Austria Says No To Greece – Euro Vulnerable


Austria refuses to transfer its portion in the bailout package to Greece. Why? Greece didn’t meet the conditions it made to the EU about cutting its deficit. No austerity – no payment. As simple as that. Add a refusal from Finland to aid Ireland, and you have a very vulnerable Euro.

With focus on Ireland, it’s easy to forget about the previous European debt crisis – Greece. Back in the spring, the European members committed to bailing out Greece if it made austerity measures – very accurate ones. The next payment is due at the end of November.

It’s already known that the deficit of the Greek government is far bigger than desired – 15.4% of GDP in fiscal 2009. This is an official figure from Eurostat. Greece also falls short in tax collection.

So Austria, a rich country in the Euro-zone, is the first country to say No to Greece. If other countries join, Greece could go bankrupt. Maybe Germany will agree to pay instead of Austria… probably not.

Another option is to modify the conditions, make a new plan, and hope that Greece will make it this time. Yet again, passing the hot potato instead of cooling it down.

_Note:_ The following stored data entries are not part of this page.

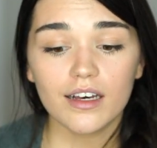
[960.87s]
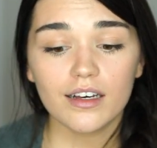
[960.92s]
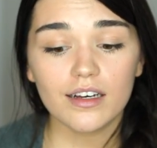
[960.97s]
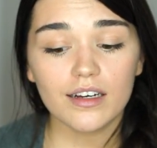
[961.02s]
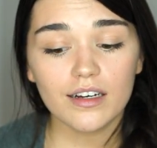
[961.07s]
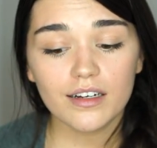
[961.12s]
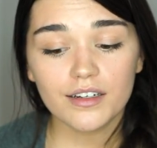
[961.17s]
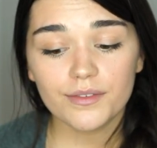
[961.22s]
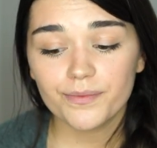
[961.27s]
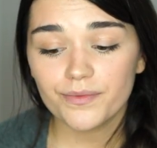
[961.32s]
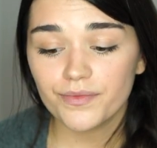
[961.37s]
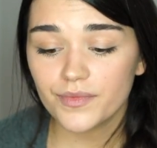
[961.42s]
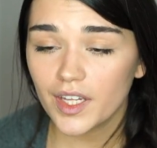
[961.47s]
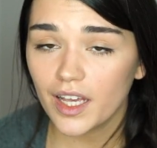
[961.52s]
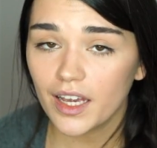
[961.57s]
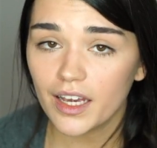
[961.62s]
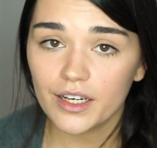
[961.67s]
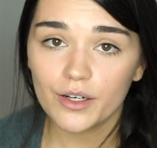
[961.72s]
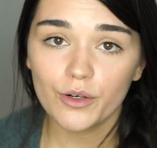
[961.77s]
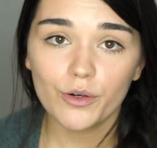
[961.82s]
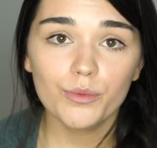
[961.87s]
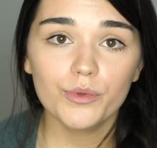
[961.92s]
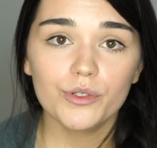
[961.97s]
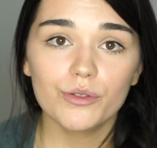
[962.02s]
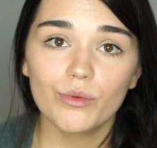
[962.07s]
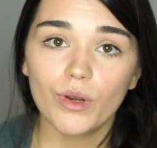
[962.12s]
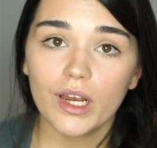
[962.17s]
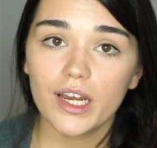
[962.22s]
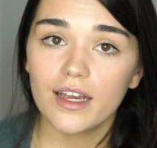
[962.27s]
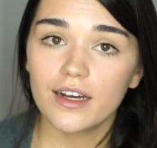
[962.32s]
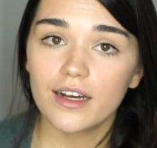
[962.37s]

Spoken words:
I hope you really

Finland Says No To Ireland

Returning to Ireland, the EU wants it to accept a bailout package quickly. Well, not everybody. Finland, also a rich country, strongly opposes this bailout. Finland is approaching an election, and the public is already upset with Finnish support to Iceland, Latvia and Greece, yet again.

Also the Germans, who carry the biggest burden, are becoming upset with all these bailouts. Angela Merkel faces stronger opposition for more bailout moves that German taxpayers pay.

While the ZEW Economic Sentiment improved in Germany and became positive again, many other Euro-zone members are deeply troubled. When the EU, led by Germany deals with Ireland and Greece, the real fear is about Italy and Spain. They want to stop the domino effect.

EUR/USD is still in the same 1.3530 to 1.3640 range. After rising on the long awaited QE2 program in the US, it fell about 700 pips, mostly on the contagious debt issues.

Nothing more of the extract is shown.